Das sei Museumsstoff, mit dem man sich identifizieren könne, so Nydegger, die selbst aus Kroatien, der ehemaligen römischen Provinz Illyrien, stammt. Hänggi und Nydegger empfinden dies als den grössten Erfolg dieser Ausstellung. “Normalerweise kommen Museumsbesuchern keine Tränen, wenn sie archäologische Funde betrachten.”

Bis 80% der ausländischen Bewohner der Schweiz könne sich auf Wurzeln im Imperum Romanum berufen – habe also dieselbe Geschichte wie die Schweizer, sagt Hänggi. In dieser Ausstellung könne der heutige ausländische Besucher seine eigene Geschichte neu erleben, und dem heutigen Schweizer wird gezeigt, dass damals auch er dazu gehört hat.

Noch globaler als heute?

Von der Türkei über ganz Nordafrika, bis Portugal, Britannien zum heutigen Deutschland, der Donau entlang bis zum Schwarzen Meer war alles einem einzigen Reich, dem Römischen, einverleibt. Dessen Standardisierung ging auch aus heutiger Sicht sehr weit: Strassennetz und Infrastrukturen, zwei Hauptsprachen, Lateinisch und Griechisch, Schulsystem, Rechts-, Postwesen, Städtebau, Armee-Strukturen, Währung, Produkte und ein römischer Lebensstil, den viele Nichtrömer noch so gerne annahmen und sich damit integrierten.

Inwiefern es damals schon Globalisationsgegner gab, ist nicht bekannt. Aber Auslagerungen gab es schon. In der Ausstellung erzählt der Sohn des rätischen Töpfers Acisius in seinem Videoporträt, dass er mit seinem Vater aus Rätien (Nordostschweiz) nach Pannonien ausgewandert sei, weil in der Heimat die Nachfrage nach Töpferwaren zusammenbrach.

Auslagerung der Produktion

Seinem erzählten Schicksal zugrunde liegt ein echter Fund aus Oberpeiching, Bayern, nämlich die Graburne eines Acisius. Der Name war in Rätien als Töpfereibetrieb bekannt. Ursprünglich Rätier, aber ohne römisches Bürgerrecht, hatte Acisius seine Produktion nach Pannonien ausgelagert.

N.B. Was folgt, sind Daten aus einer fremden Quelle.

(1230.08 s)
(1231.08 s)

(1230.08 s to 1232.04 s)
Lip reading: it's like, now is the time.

Dazu brauchte er aber einen Römer als Garanten, um über seine Provinz hinaus rechtsgültige Verträge im ganzen Imperum für seine Ware schliessen zu können.

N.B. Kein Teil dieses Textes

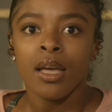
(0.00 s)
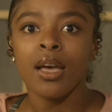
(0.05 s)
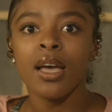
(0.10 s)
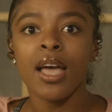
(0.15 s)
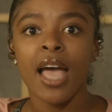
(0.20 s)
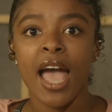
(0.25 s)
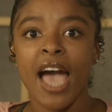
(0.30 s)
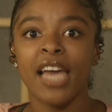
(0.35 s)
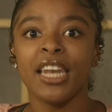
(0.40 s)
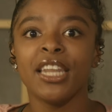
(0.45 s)

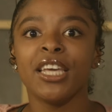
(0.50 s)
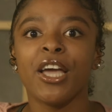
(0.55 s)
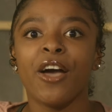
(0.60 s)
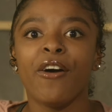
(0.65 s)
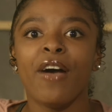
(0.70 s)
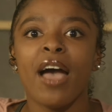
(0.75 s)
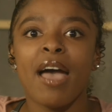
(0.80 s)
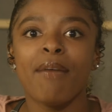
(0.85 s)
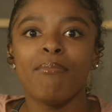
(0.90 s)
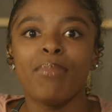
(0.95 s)
Aiello
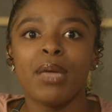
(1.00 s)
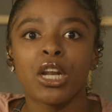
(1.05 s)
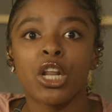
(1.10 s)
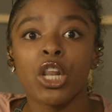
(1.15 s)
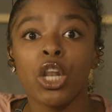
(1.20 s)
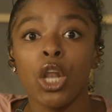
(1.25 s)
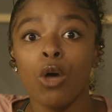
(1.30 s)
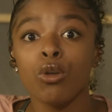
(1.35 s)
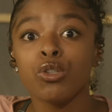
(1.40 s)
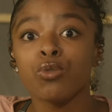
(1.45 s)
had been
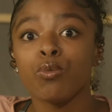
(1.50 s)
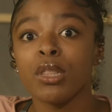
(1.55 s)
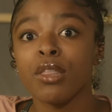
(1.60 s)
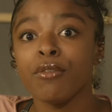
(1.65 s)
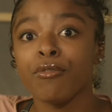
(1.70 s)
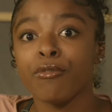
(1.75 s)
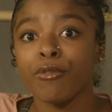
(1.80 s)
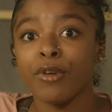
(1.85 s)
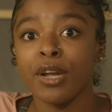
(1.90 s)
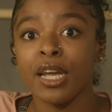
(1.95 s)
close with a
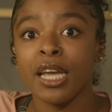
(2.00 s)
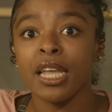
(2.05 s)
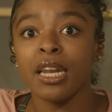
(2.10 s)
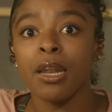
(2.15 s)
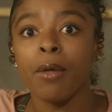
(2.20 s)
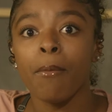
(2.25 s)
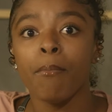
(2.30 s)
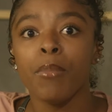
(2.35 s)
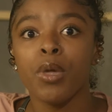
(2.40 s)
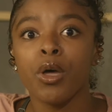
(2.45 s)
friend,
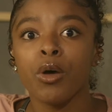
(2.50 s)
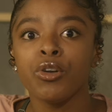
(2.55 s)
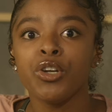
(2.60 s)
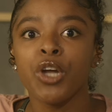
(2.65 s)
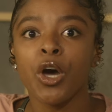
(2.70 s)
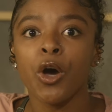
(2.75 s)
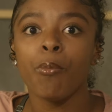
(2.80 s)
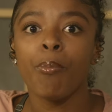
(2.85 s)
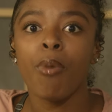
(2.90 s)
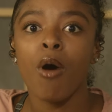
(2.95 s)

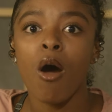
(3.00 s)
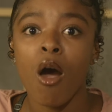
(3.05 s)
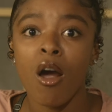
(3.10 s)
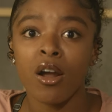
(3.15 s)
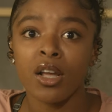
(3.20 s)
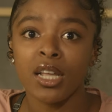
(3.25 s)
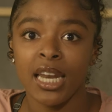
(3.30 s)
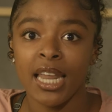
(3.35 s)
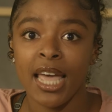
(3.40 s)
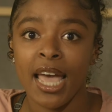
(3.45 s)
Meadow
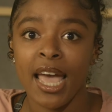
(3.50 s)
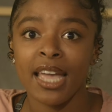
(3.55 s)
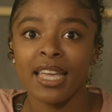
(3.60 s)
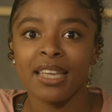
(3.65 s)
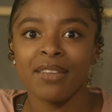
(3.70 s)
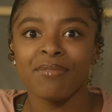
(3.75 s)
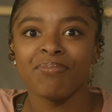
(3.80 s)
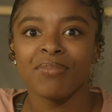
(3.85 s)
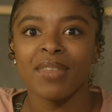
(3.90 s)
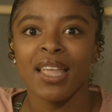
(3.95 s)
Pollack,
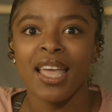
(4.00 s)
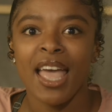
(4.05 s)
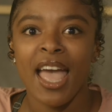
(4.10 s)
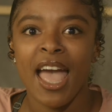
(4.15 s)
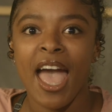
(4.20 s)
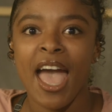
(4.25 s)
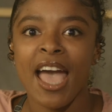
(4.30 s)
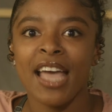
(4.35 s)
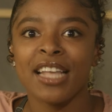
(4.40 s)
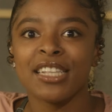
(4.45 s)

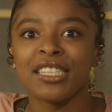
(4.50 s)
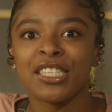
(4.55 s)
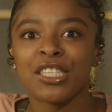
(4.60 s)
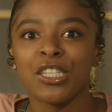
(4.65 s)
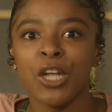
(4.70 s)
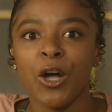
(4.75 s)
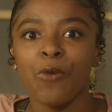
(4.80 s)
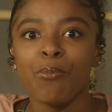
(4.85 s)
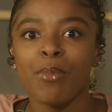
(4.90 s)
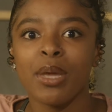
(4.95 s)
at
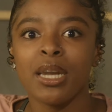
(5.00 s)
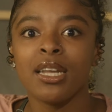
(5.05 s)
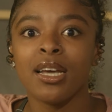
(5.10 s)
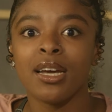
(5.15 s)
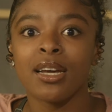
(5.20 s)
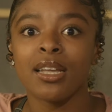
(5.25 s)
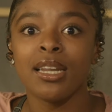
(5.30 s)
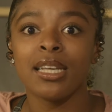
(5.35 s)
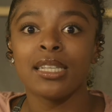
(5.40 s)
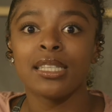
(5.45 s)
Stoneman
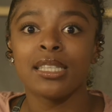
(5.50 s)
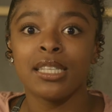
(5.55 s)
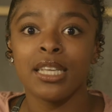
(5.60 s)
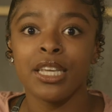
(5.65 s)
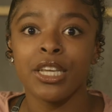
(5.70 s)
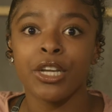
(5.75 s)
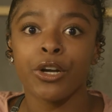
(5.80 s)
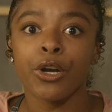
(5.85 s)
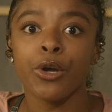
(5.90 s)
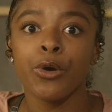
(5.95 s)
Douglas
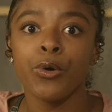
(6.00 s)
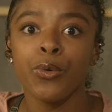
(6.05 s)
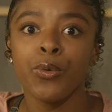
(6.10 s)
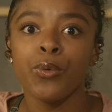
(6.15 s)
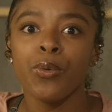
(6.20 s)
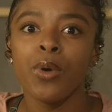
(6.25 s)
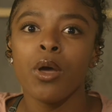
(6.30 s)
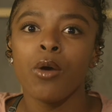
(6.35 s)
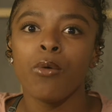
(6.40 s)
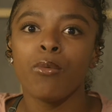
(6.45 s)
Sr., who
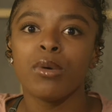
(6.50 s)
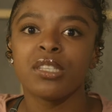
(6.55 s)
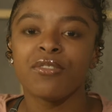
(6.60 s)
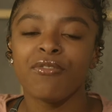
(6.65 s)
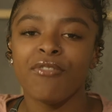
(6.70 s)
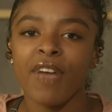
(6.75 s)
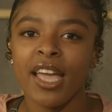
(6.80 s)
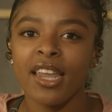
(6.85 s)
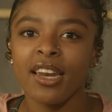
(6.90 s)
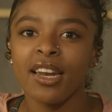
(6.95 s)
was
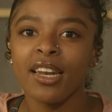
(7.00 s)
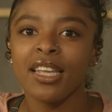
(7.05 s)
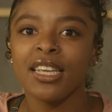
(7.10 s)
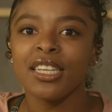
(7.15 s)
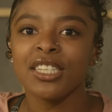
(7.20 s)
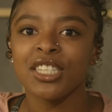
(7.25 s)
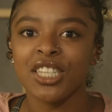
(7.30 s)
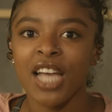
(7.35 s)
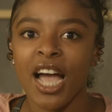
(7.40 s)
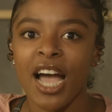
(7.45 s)
fatally
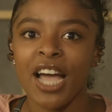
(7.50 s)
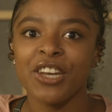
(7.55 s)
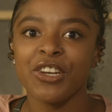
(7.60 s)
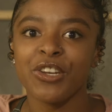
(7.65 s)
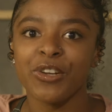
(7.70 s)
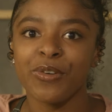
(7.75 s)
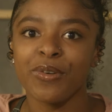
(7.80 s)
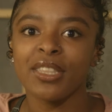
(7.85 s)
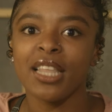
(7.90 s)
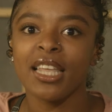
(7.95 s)
shot
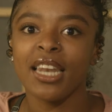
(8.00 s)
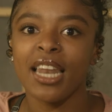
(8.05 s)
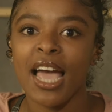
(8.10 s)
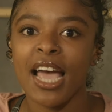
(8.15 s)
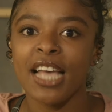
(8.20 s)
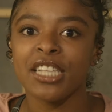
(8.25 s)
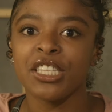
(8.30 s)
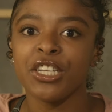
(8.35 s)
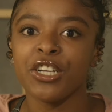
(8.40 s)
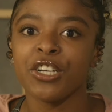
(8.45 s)
during the
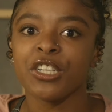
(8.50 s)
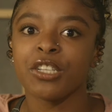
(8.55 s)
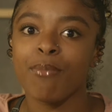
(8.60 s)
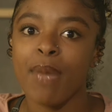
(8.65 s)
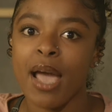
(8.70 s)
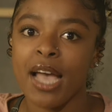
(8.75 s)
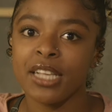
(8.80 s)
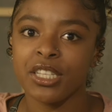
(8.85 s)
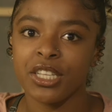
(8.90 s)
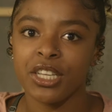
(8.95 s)
last year's
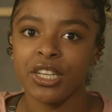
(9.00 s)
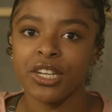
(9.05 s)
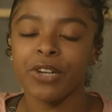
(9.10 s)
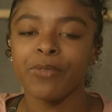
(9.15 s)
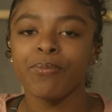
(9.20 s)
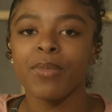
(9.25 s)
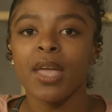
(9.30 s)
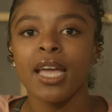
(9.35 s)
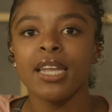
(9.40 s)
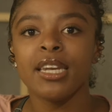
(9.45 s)
massacre.
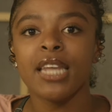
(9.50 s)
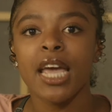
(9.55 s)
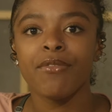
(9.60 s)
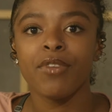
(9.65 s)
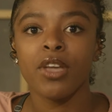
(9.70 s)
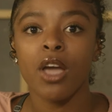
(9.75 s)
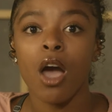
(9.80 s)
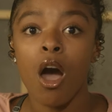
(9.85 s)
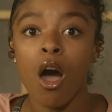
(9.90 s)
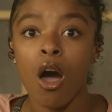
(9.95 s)

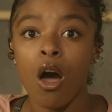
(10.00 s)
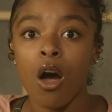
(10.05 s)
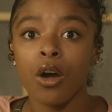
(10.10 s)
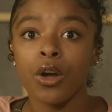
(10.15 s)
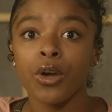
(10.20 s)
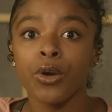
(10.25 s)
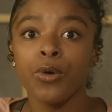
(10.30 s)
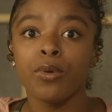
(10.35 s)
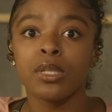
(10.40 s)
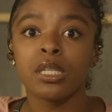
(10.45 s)
David Hogg,
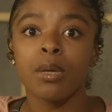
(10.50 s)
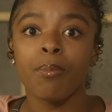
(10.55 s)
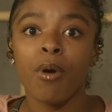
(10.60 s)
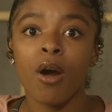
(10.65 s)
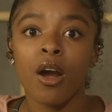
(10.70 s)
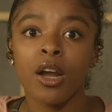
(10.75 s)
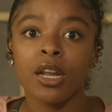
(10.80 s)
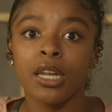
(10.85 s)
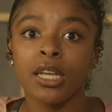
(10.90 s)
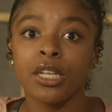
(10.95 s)
who was a
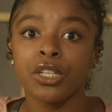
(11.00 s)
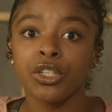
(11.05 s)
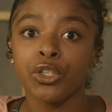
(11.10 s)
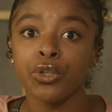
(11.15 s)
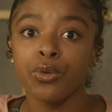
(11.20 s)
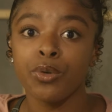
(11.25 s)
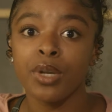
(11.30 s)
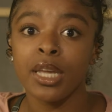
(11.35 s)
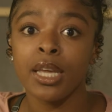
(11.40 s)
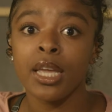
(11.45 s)
Parkland
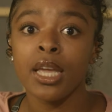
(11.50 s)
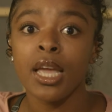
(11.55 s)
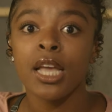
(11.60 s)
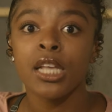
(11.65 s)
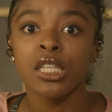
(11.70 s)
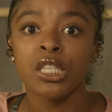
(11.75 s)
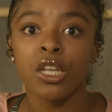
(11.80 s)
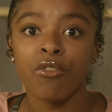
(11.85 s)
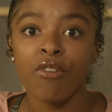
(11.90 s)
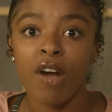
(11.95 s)
shooting
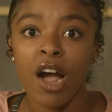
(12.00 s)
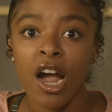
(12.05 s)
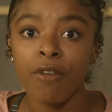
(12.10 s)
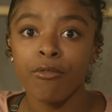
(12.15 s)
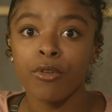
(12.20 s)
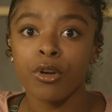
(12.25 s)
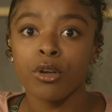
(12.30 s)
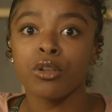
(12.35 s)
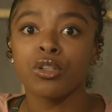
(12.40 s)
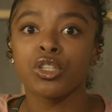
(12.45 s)

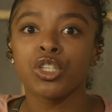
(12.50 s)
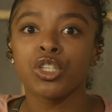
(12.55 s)
survivor,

Arcisius’ Sohn erzählt weiter, er habe zwar die Graburne seines Vaters nach Rätien zurückgebracht, weil dieser sich in Pannonien trotz allem fremd gefühlt habe. Er, der Sohn, praktisch ein “Secondo”, kehre aber nach Pannonien zurück, weil dies inzwischen seine Heimat geworden sei.

Die Sonderausstellung “Überall zu Hause und doch fremd – Römer unterwegs” ist vom Vindonissa-Museum in Brugg zusammen mit Museen in Baden-Württemberg, Xanten und Niederösterreich entstanden.

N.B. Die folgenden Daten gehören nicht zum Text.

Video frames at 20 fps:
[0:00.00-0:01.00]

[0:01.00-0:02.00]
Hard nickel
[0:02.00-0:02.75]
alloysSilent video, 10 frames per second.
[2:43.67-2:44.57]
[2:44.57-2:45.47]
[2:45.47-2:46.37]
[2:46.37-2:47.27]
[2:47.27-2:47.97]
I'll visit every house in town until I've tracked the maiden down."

Wie heute gab es auch in römischen Zeiten Menschen, die ihre Heimat verliessen, um in der Fremde zu leben.

Jedes in Brugg ausgestellte archäologische Fundstück zeigt den Museumsbesuchern ein römisches Migrantenschicksal.

Die Objekte stammen aus der Schweiz, Deutschland, Österreich und den Niederlanden.

Sie geben neue Einblicke zur Mobilität und Migration in römischer Zeit.

Die Ausstellung bleibt noch bis 13. Mai in Brugg und wandert dann weiter nach Deutschland und Österreich.

Bis zu 80% der in der Schweiz niedergelassenen Ausländer kommen aus Gebieten des Imperum romanum, in dem bereits damals Integrationspolitik betrieben wurde.

Im Zeichen der heutigen Integrationspolitik liessen sich deshalb in den Schulklassen der Schweiz Vergleiche zwischen dem damaligen Helvetien und anderen römischen Regionen machen, schlägt Museumsleiter René Hänggi vor.

Zum Beispiel an Hand der Grösse der Amphitheater, die oft heute noch stehen.

“Für Schweizer Kinder wäre dies wohl eine grosse Überraschung”, da zum Beispiel ein tunesischer Klassenkamerad für El Djem ein viel grösseres Amphitheater aufführen kann als es in Augusta Raurica (Augst), Vindonissa (Windisch/Brugg) oder sogar in Avenches oder Genf je gab.

Mit einem Schmunzeln fügt Hänggi bei: “Auch im innerhelvetischen Vergleich waren Turicum, Vindonissa oder Augusta mit bescheideneren Bauten ausgestattet als Avenches oder Genf. Die Romands können sich also im Vergleich zu den Deutschschweizern mit ihrer wichtigeren Rolle im Imperum brüsten.”